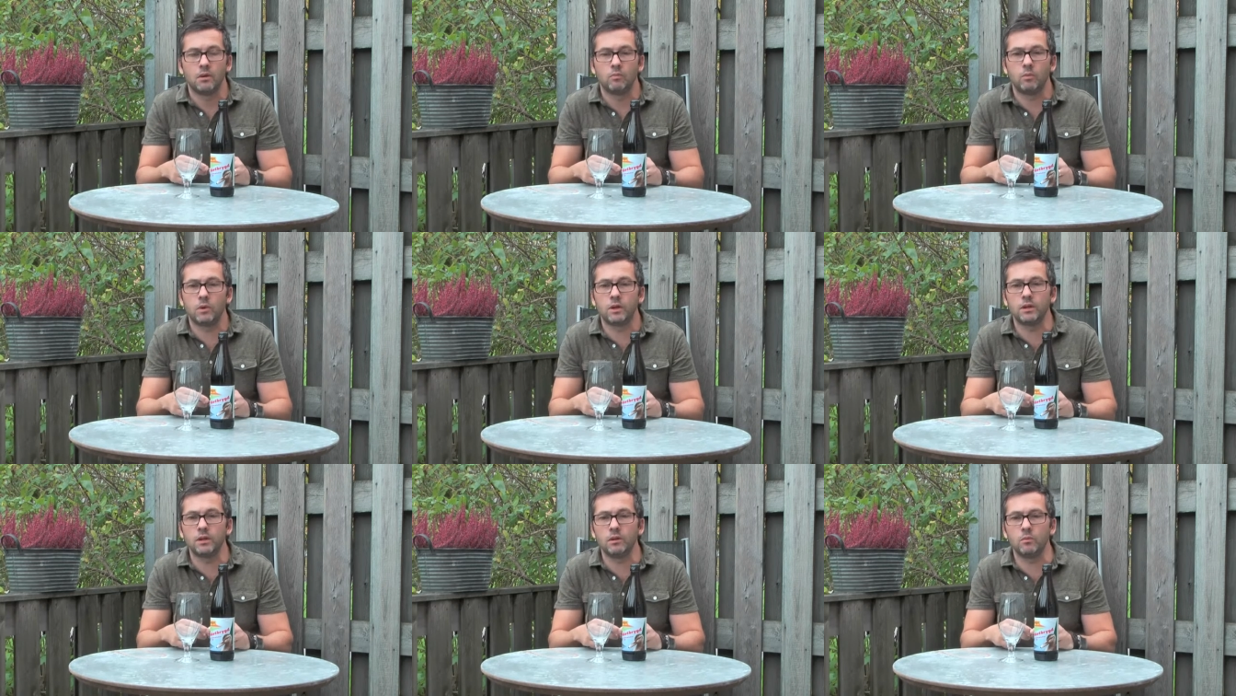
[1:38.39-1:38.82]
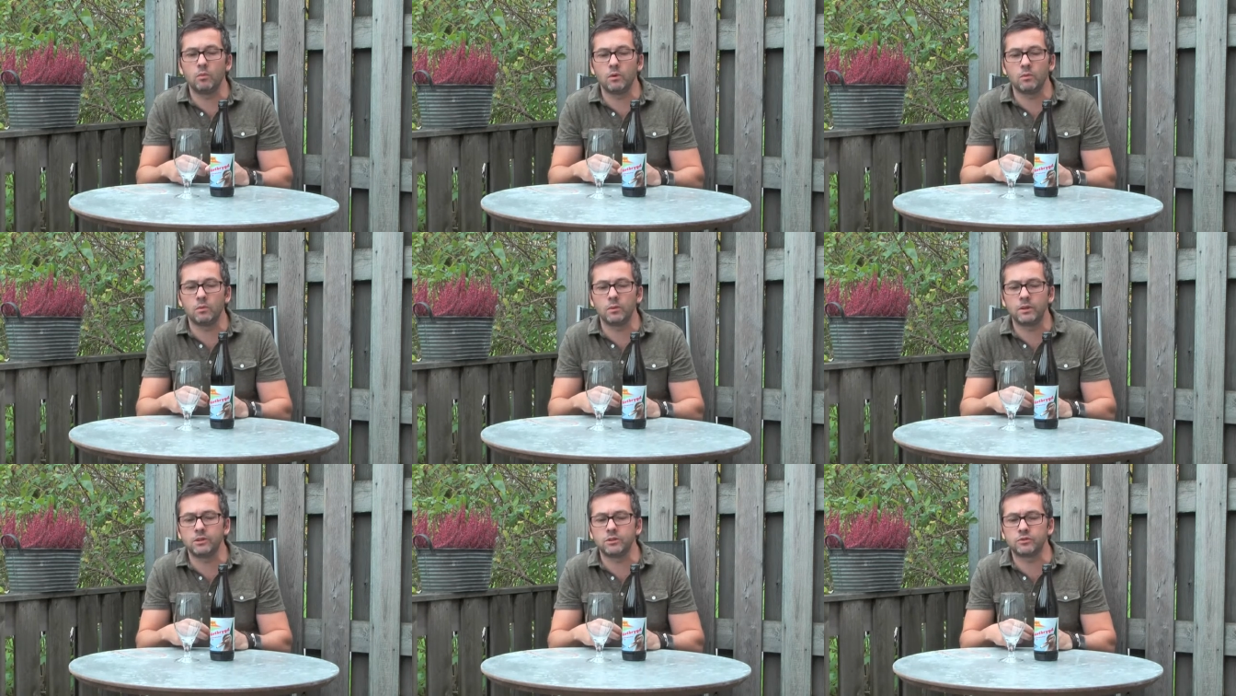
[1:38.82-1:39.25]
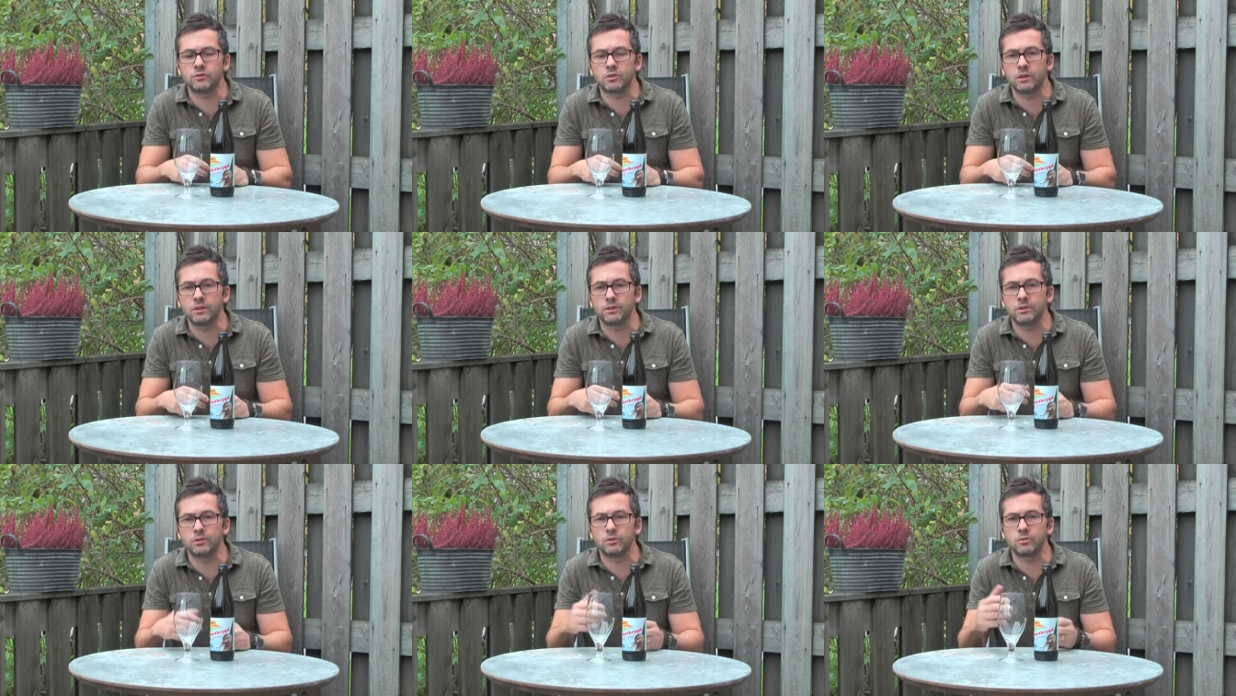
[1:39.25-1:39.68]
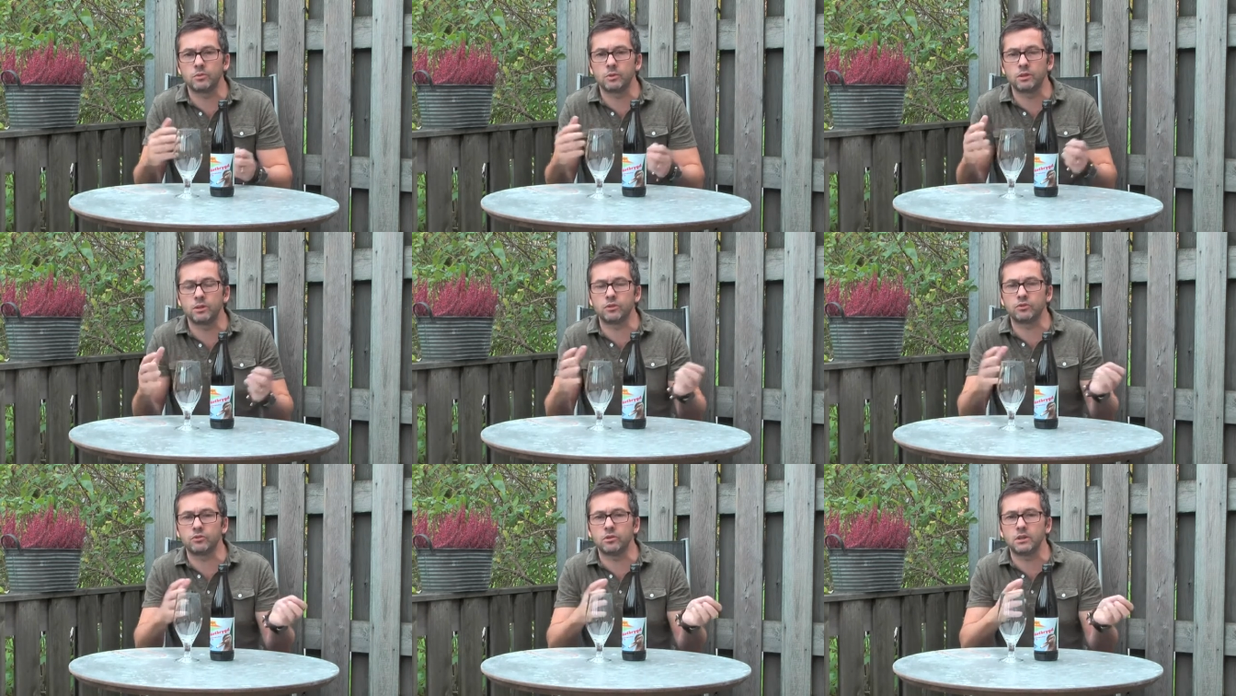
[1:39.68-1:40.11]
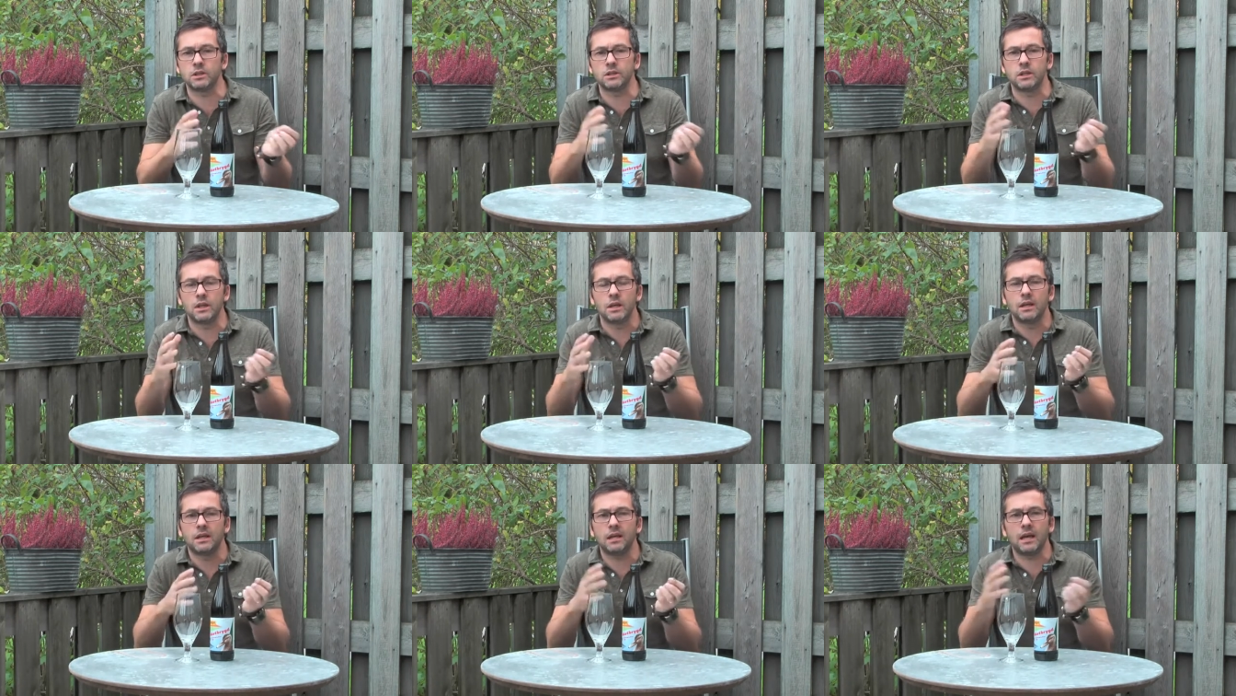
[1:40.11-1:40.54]
we're gonna what we're gonna try and do is we're gonna try
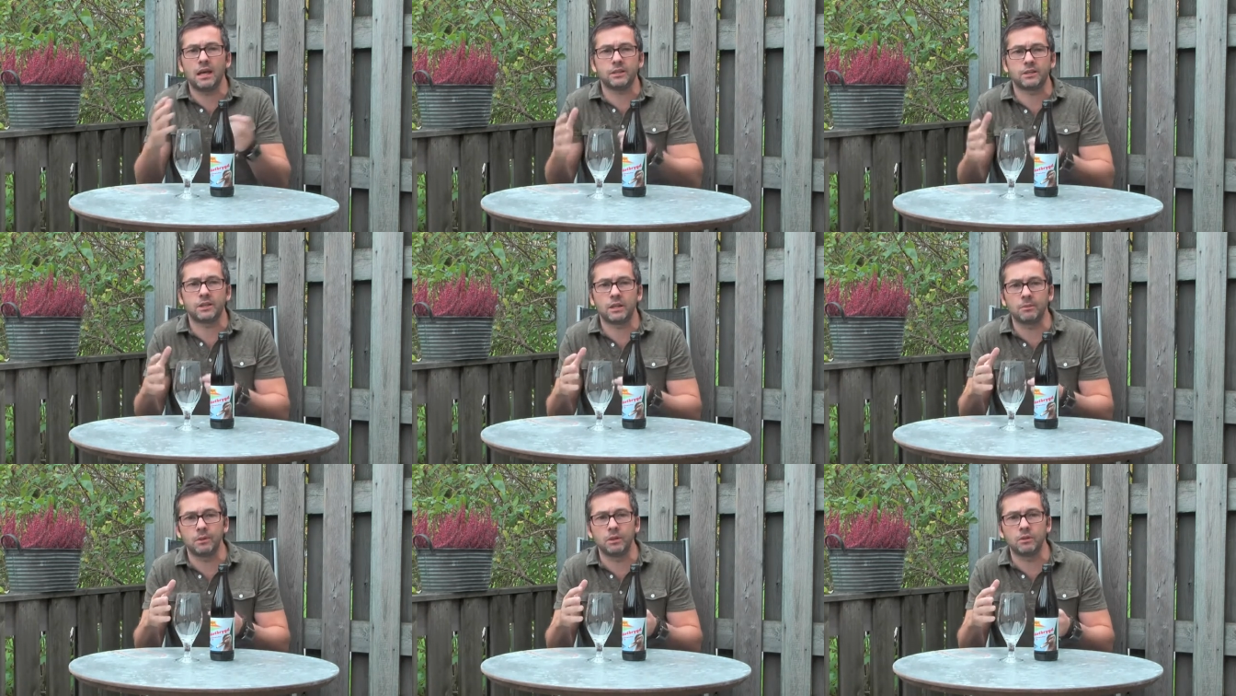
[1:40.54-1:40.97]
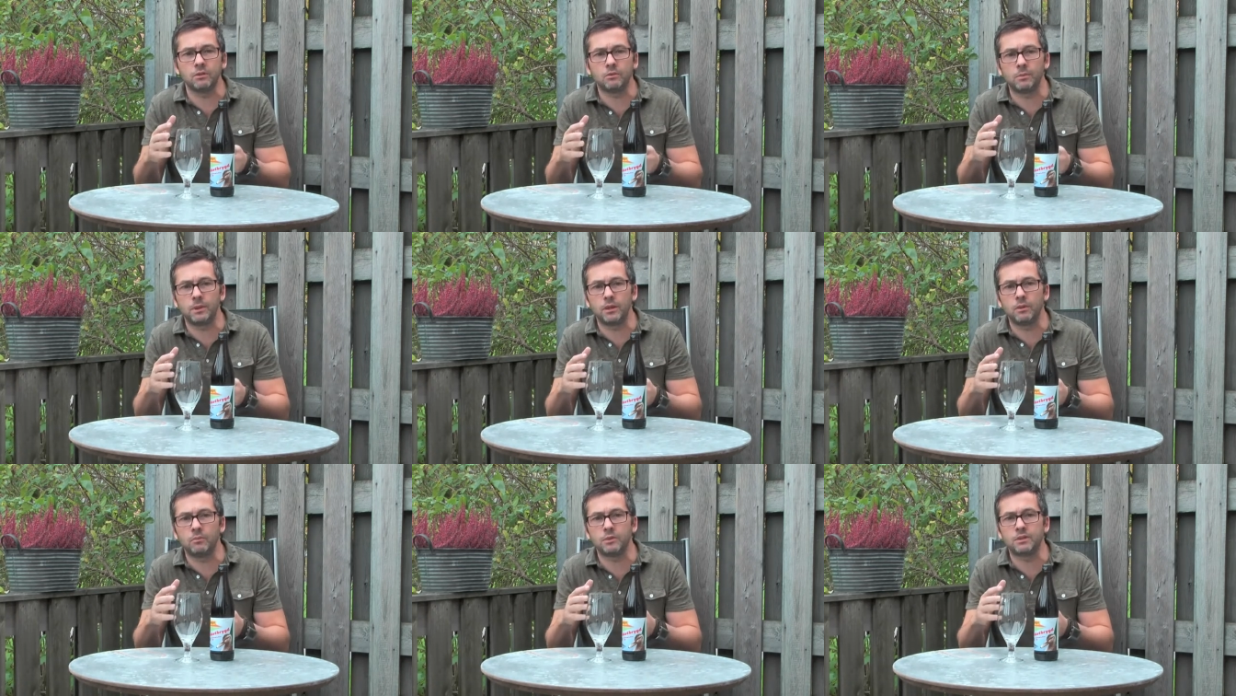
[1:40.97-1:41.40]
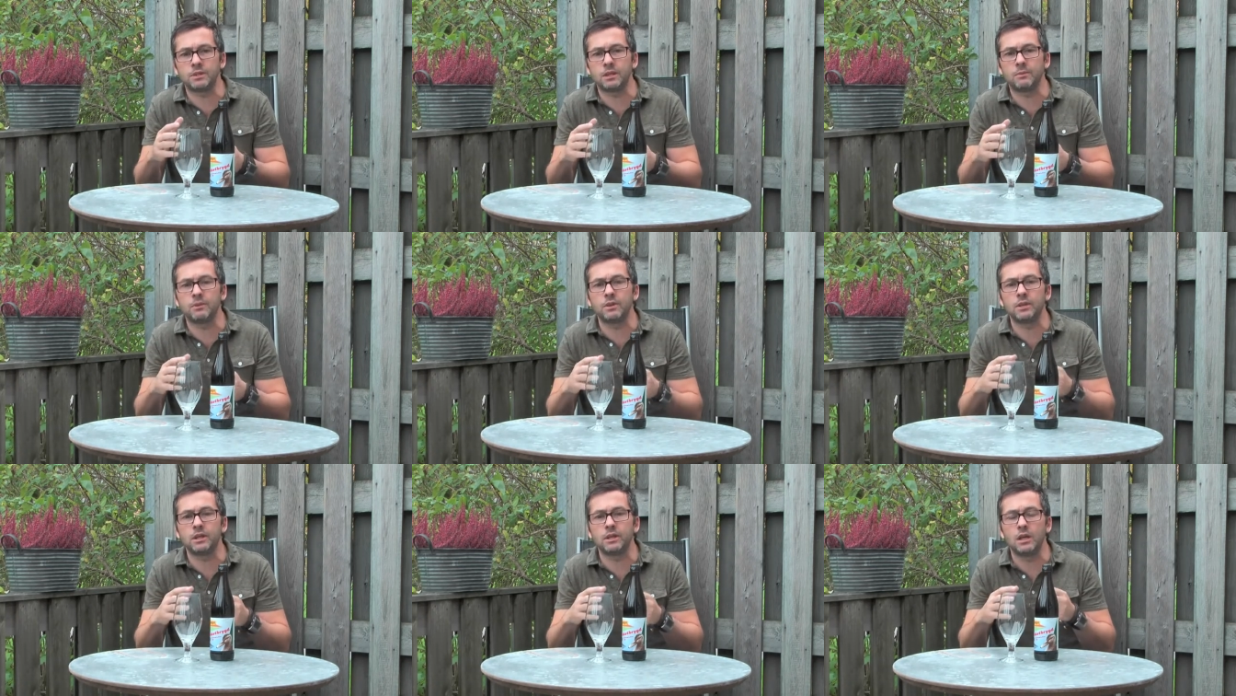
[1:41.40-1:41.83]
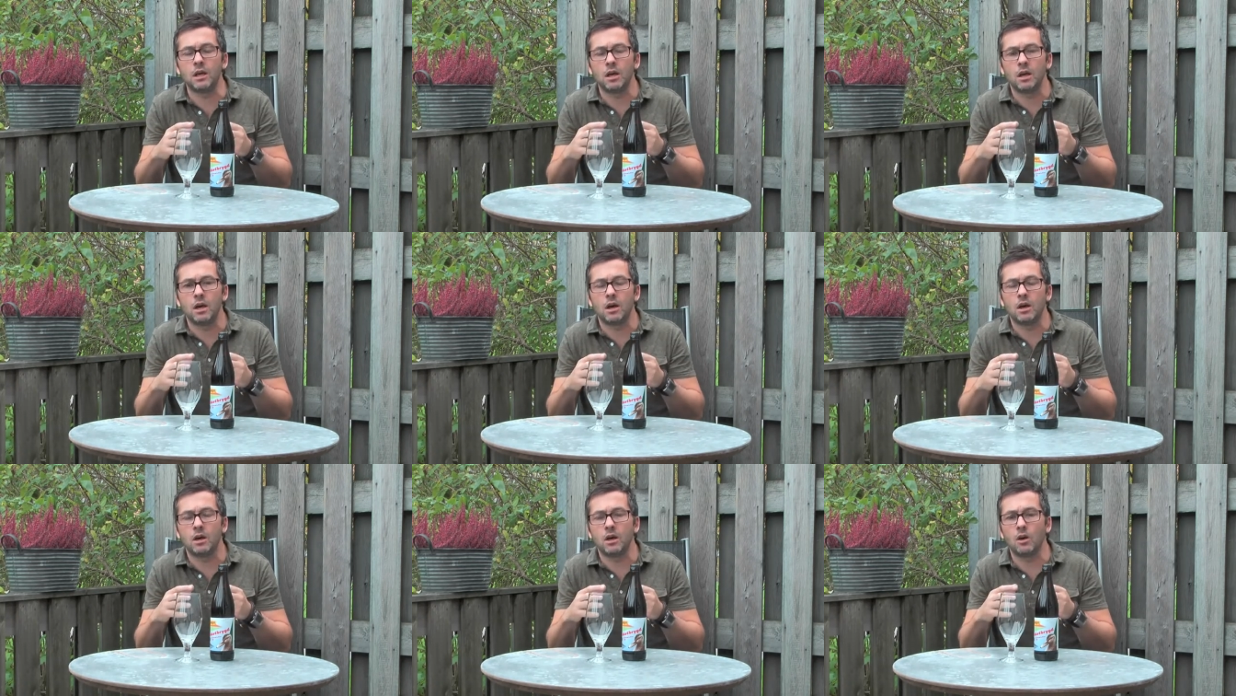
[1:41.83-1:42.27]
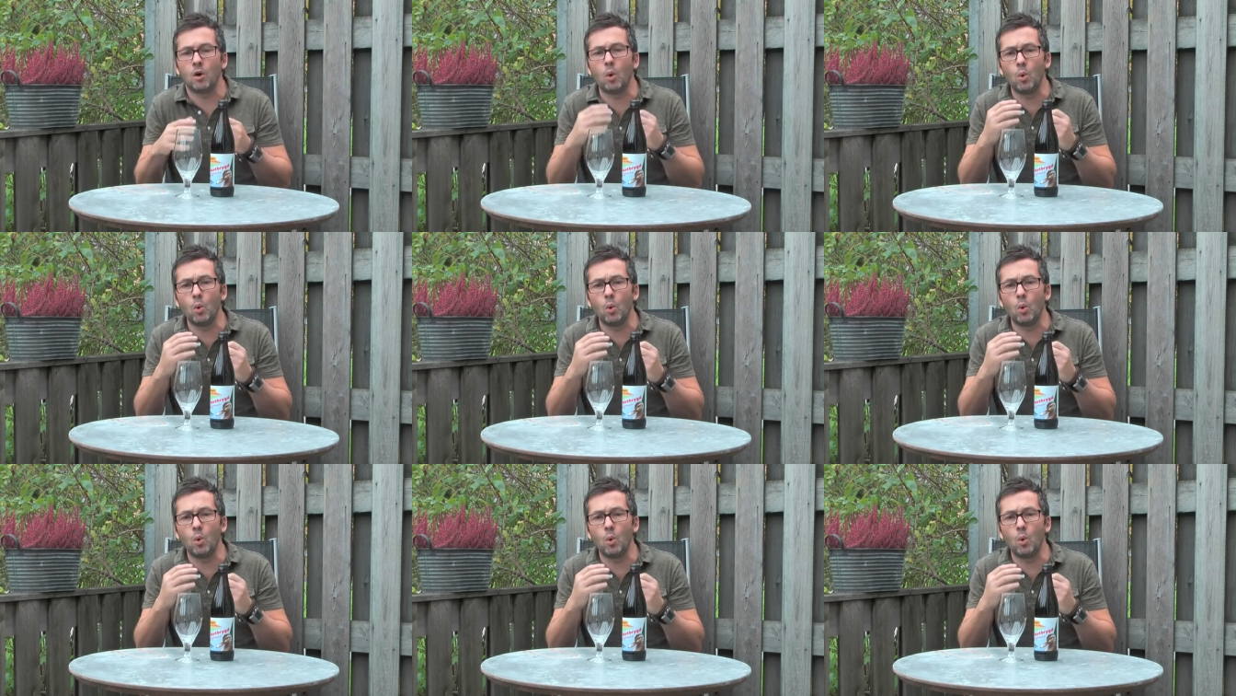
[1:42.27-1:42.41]
and catch up a little bit with some of the uh,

------------------------------------------------------------------------

## [ACTIVITY]
Set the records down again precisely, skipping every image.

## [ANSWER]
[1:38.39-1:38.82]
[1:38.82-1:39.25]
[1:39.25-1:39.68]
[1:39.68-1:40.11]
[1:40.11-1:40.54]
we're gonna what we're gonna try and do is we're gonna try
[1:40.54-1:40.97]
[1:40.97-1:41.40]
[1:41.40-1:41.83]
[1:41.83-1:42.27]
[1:42.27-1:42.41]
and catch up a little bit with some of the uh,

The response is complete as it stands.